Structs
Production applications regularly work with data that doesn't fit neatly into a single primitive type. A User is not just a string — it has a name, an email, and an age. A Server is not just an integer — it has an address, a port, and a timeout. Go's struct type solves this by letting you define your own composite data types, grouping related fields together under a single name.
A struct is defined using the type and struct keywords:
type Point struct {
X float64
Y float64
}
Each line inside the braces declares a field: a name followed by a type. Fields can be of any type — primitives, other structs, slices, maps, or pointers. Together, they describe the shape of the data your type holds.
Here is a more complete example:
type Student struct {
Name string
Age int
Grade float64
Active bool
}
Once defined, Student is a full type in Go — you can declare variables of that type, pass it to functions, store it in slices, and use it anywhere a type is expected.
Zero value struct
The zero value of a struct is a struct where every field is set to its own zero value: 0 for numeric types, false for booleans, "" for strings, and nil for pointers, slices, maps, and interfaces.
A zero value struct can be created with a var declaration:
var s Student
fmt.Println(s.Name) // ""
fmt.Println(s.Age) // 0
fmt.Println(s.Grade) // 0
fmt.Println(s.Active) // false
It can also be created with a short variable declaration using an empty struct literal:
s := Student{}
Both forms produce identical results — a fully initialized struct where every field holds its type's zero value. There are no uninitialized structs in Go.
Initializing field values
Go provides two syntaxes for initializing a struct with specific values.
Implicit (positional) initialization — values are provided in the exact order the fields are declared, without field names:
s := Student{"Alice", 20, 9.1, true}
This is compact, but fragile — if you add a field, remove one, or reorder them, every positional callsite silently breaks.
Explicit (named) initialization — field names are specified alongside values:
s := Student{
Name: "Alice",
Age: 20,
Grade: 9.1,
Active: true,
}
This is the idiomatic style in Go.

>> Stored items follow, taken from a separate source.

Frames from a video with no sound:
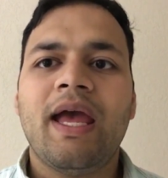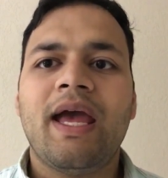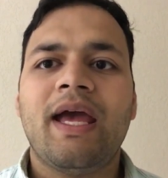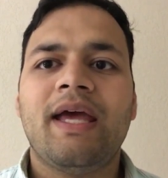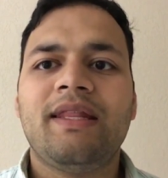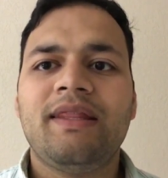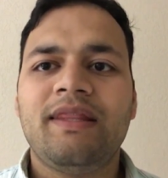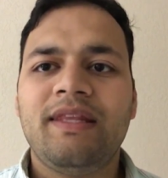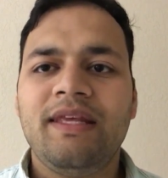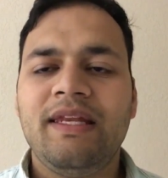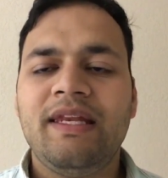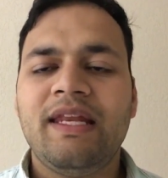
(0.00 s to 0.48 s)

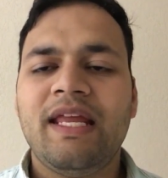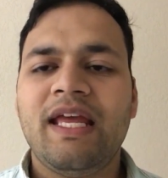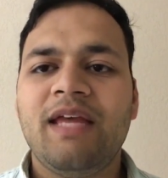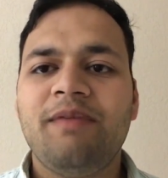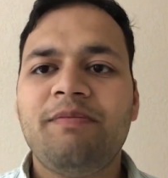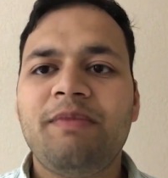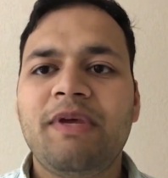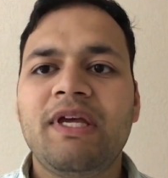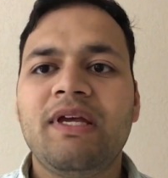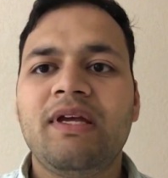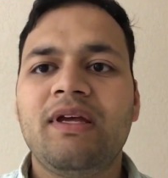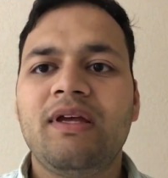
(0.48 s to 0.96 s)
And the
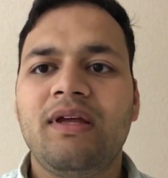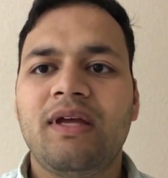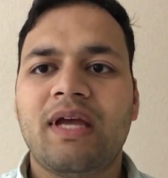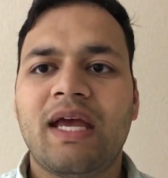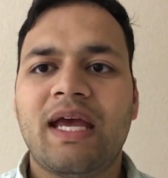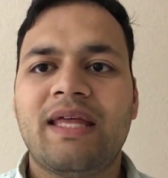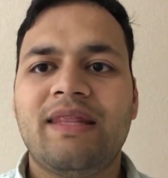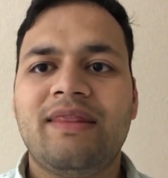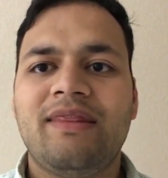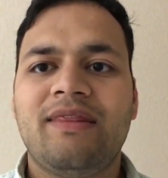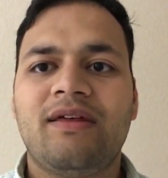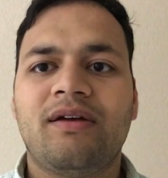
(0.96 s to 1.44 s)
naming
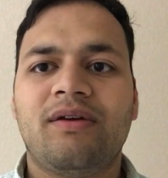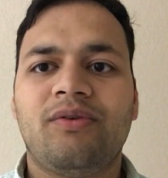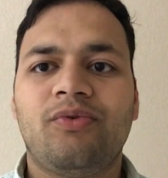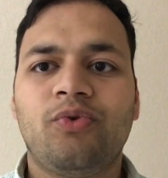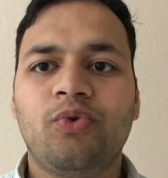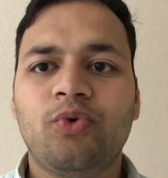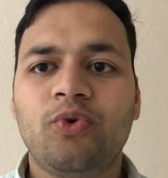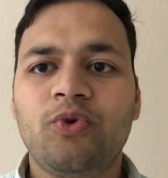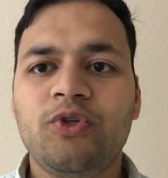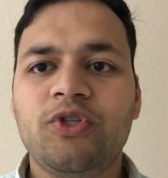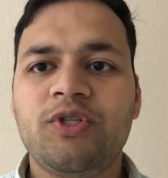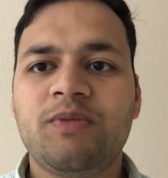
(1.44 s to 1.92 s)
and the
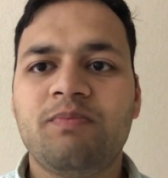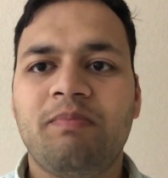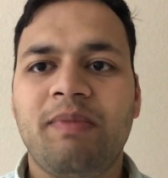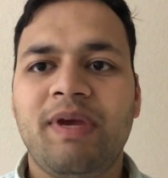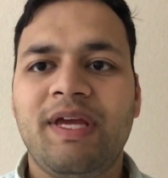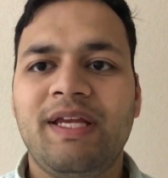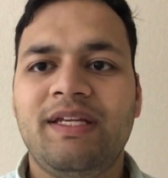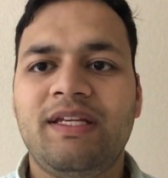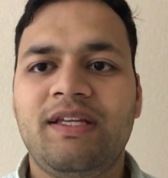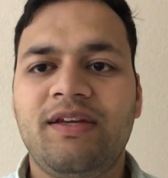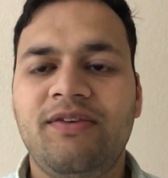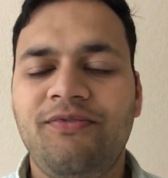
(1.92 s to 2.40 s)
rules
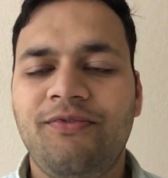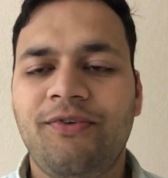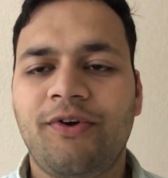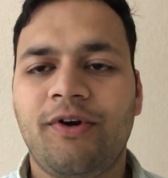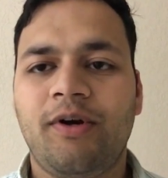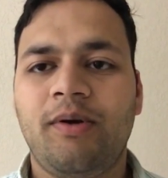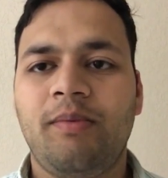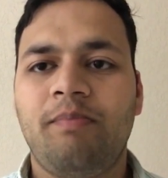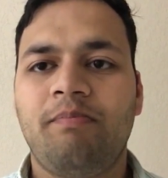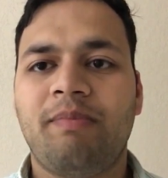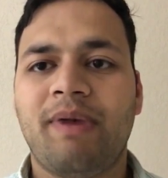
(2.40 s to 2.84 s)
may differ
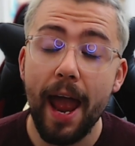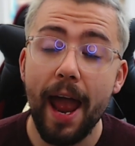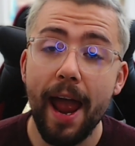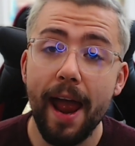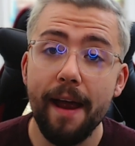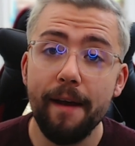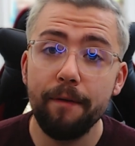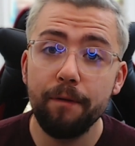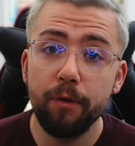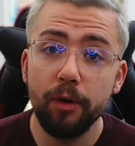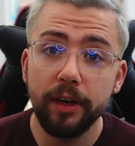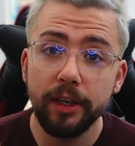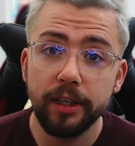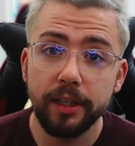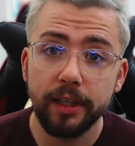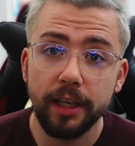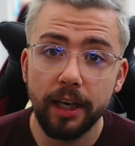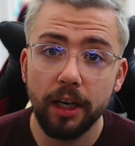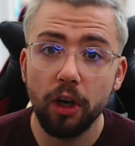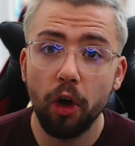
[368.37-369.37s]
Every
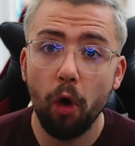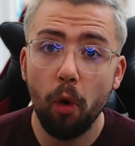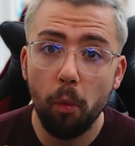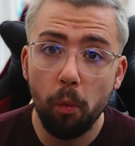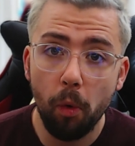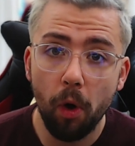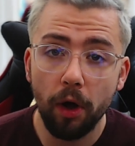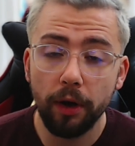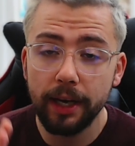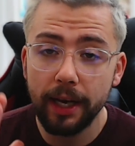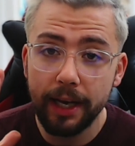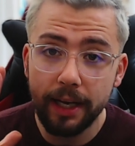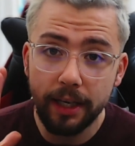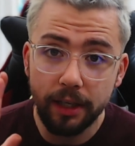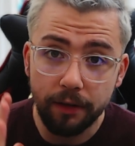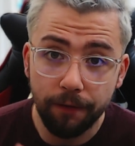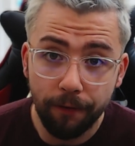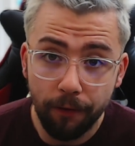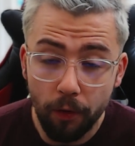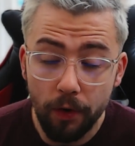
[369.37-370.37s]
single one
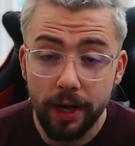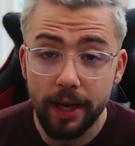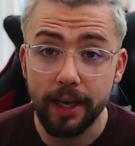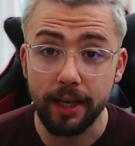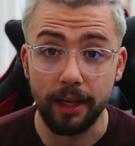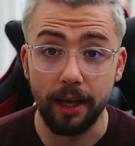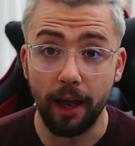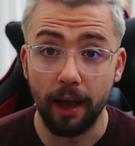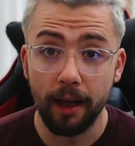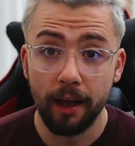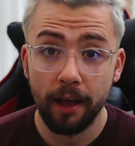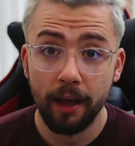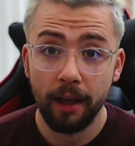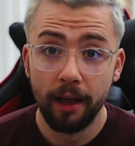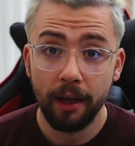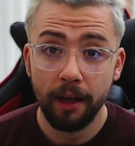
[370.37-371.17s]
is free.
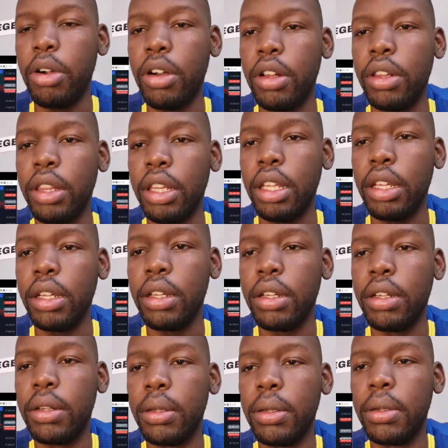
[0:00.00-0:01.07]
around there,
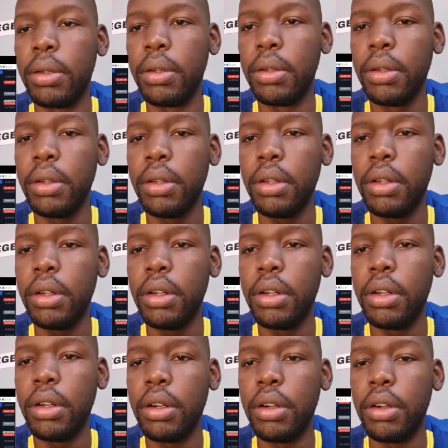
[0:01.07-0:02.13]

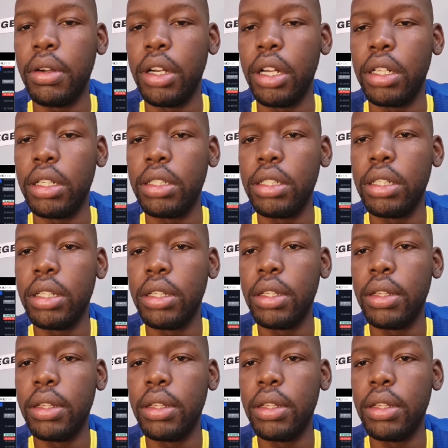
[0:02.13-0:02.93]
right?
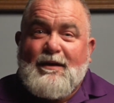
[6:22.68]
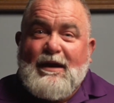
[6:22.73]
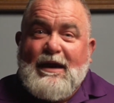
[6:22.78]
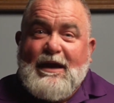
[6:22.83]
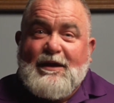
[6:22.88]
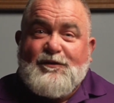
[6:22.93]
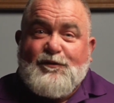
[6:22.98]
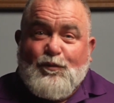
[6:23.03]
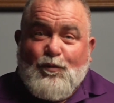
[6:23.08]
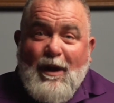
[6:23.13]

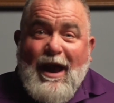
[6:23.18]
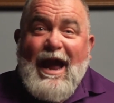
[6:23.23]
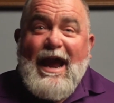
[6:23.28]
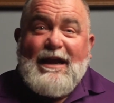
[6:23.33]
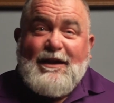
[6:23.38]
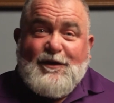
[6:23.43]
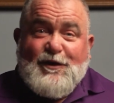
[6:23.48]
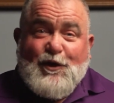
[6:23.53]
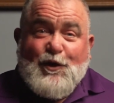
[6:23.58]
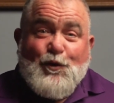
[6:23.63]
It's
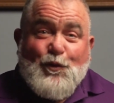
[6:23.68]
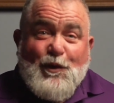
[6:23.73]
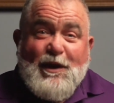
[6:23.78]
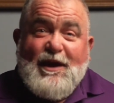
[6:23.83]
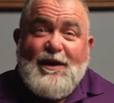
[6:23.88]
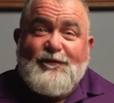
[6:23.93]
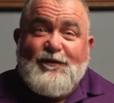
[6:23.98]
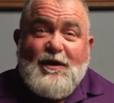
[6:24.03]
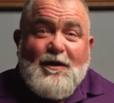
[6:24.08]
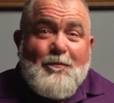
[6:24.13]
right to
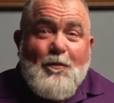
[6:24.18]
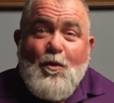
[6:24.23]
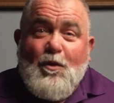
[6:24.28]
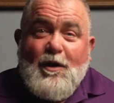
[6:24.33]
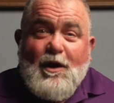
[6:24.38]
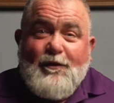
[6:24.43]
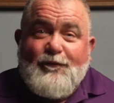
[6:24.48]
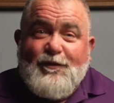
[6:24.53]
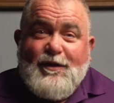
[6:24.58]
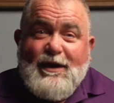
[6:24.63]
grieve and to
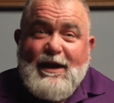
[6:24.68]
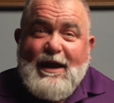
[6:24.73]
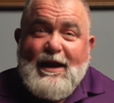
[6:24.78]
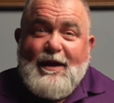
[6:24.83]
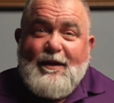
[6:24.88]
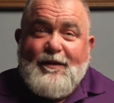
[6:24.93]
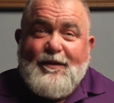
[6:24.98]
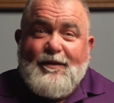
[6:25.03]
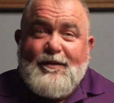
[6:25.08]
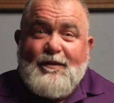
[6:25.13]
mourn over
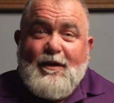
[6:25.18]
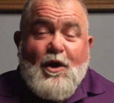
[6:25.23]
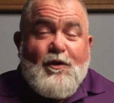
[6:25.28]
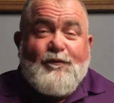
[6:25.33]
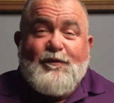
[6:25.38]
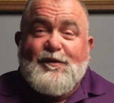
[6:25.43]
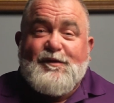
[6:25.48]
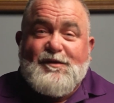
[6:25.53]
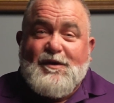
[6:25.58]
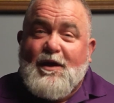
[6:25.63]
death,
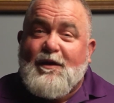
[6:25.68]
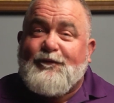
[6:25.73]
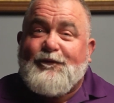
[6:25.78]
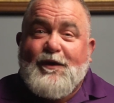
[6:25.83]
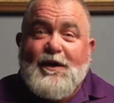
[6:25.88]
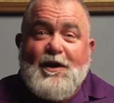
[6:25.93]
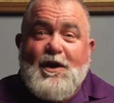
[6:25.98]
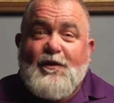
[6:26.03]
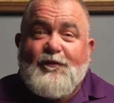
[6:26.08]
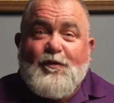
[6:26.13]
over
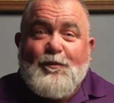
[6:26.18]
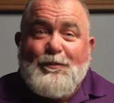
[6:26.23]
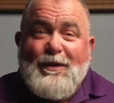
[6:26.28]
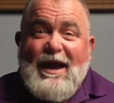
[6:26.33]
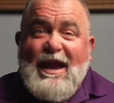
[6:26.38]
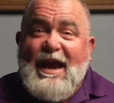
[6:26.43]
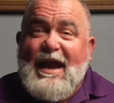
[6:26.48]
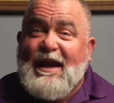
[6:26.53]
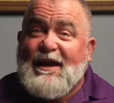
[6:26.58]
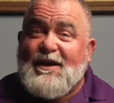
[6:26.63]
suffering and over
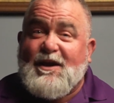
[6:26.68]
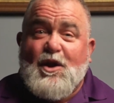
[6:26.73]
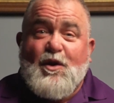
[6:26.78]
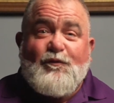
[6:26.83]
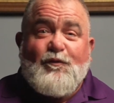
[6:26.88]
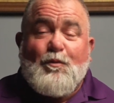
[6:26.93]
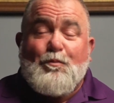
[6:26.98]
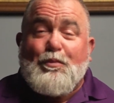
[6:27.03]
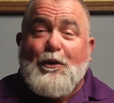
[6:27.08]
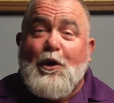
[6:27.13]
pain and
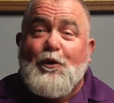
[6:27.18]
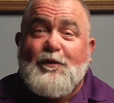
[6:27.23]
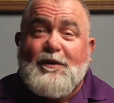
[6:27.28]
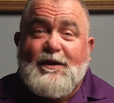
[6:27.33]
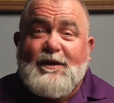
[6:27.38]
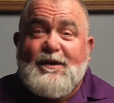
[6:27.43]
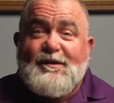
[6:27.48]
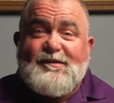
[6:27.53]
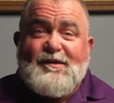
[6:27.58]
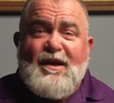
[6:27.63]
over
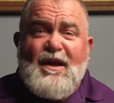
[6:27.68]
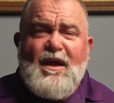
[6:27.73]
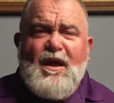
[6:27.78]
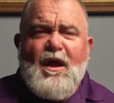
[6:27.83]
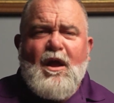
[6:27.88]
brokenness,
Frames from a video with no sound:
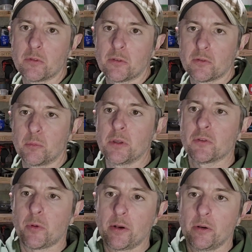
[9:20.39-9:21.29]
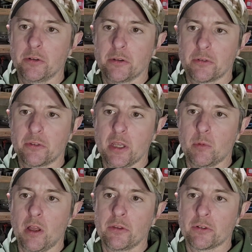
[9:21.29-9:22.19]
just spins right onto your
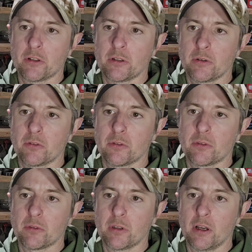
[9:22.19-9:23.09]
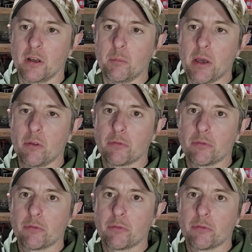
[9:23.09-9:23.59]
stabilizer, male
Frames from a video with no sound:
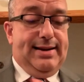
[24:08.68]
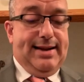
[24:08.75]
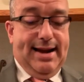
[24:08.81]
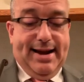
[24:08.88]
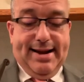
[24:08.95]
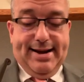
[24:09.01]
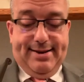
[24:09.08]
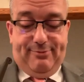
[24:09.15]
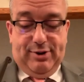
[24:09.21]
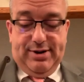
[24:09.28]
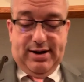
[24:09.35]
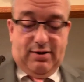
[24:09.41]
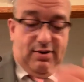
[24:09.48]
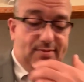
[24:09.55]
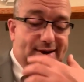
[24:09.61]
and 9.
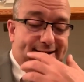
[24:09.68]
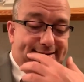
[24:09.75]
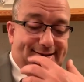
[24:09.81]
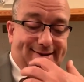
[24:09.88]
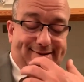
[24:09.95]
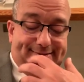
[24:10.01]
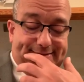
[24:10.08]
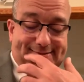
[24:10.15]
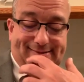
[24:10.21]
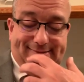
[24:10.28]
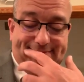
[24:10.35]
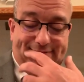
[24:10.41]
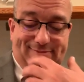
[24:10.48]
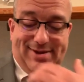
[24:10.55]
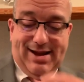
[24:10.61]
We talk about this
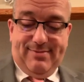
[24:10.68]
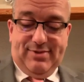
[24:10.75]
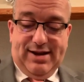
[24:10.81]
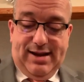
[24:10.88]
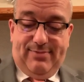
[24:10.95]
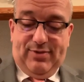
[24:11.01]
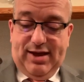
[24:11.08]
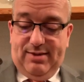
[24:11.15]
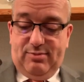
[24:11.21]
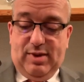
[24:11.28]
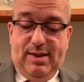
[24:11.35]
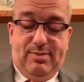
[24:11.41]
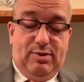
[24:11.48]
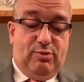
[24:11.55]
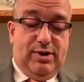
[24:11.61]
from time to time. I
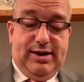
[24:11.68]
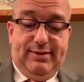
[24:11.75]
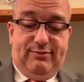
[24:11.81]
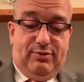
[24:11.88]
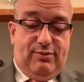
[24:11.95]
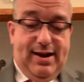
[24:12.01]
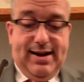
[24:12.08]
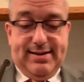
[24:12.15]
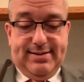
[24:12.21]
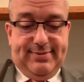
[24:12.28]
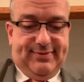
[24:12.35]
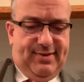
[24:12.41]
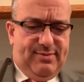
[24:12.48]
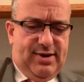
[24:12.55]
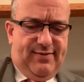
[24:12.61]
think maybe we even
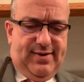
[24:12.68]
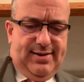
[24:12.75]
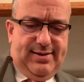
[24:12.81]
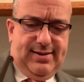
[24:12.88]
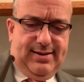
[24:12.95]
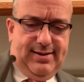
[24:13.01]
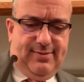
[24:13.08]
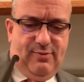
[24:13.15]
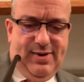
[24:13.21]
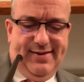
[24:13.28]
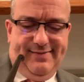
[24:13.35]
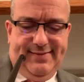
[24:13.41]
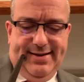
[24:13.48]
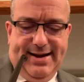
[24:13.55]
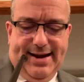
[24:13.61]
read some of it
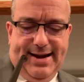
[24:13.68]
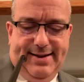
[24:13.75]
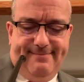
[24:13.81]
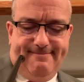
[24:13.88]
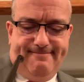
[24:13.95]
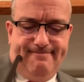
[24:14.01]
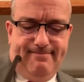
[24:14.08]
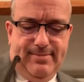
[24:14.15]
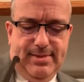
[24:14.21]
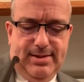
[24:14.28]
Wednesday night.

Fields can appear in any order, and any field you omit is automatically set to its zero value. This form is resilient to changes in the struct definition.
Prefer named initialization
Positional initialization is fragile — any change to the struct's field order or count silently corrupts every callsite that uses it. Always prefer named fields except for very small, stable structs.
Dot notation
Fields are read and written using dot notation: variable.FieldName.
Reading a field:
s := Student{Name: "Alice", Age: 20, Grade: 9.1, Active: true}
fmt.Println(s.Name) // "Alice"
fmt.Println(s.Age) // 20
fmt.Println(s.Grade) // 9.1
fmt.Println(s.Active) // true
Writing a field:
s := Student{Name: "Alice", Age: 20, Grade: 9.1, Active: true}
s.Age = 21
s.Grade = 9.5
fmt.Println(s.Age) // 21
fmt.Println(s.Grade) // 9.5
Dot notation works the same way regardless of how the struct was created — with var, a struct literal, or any other form.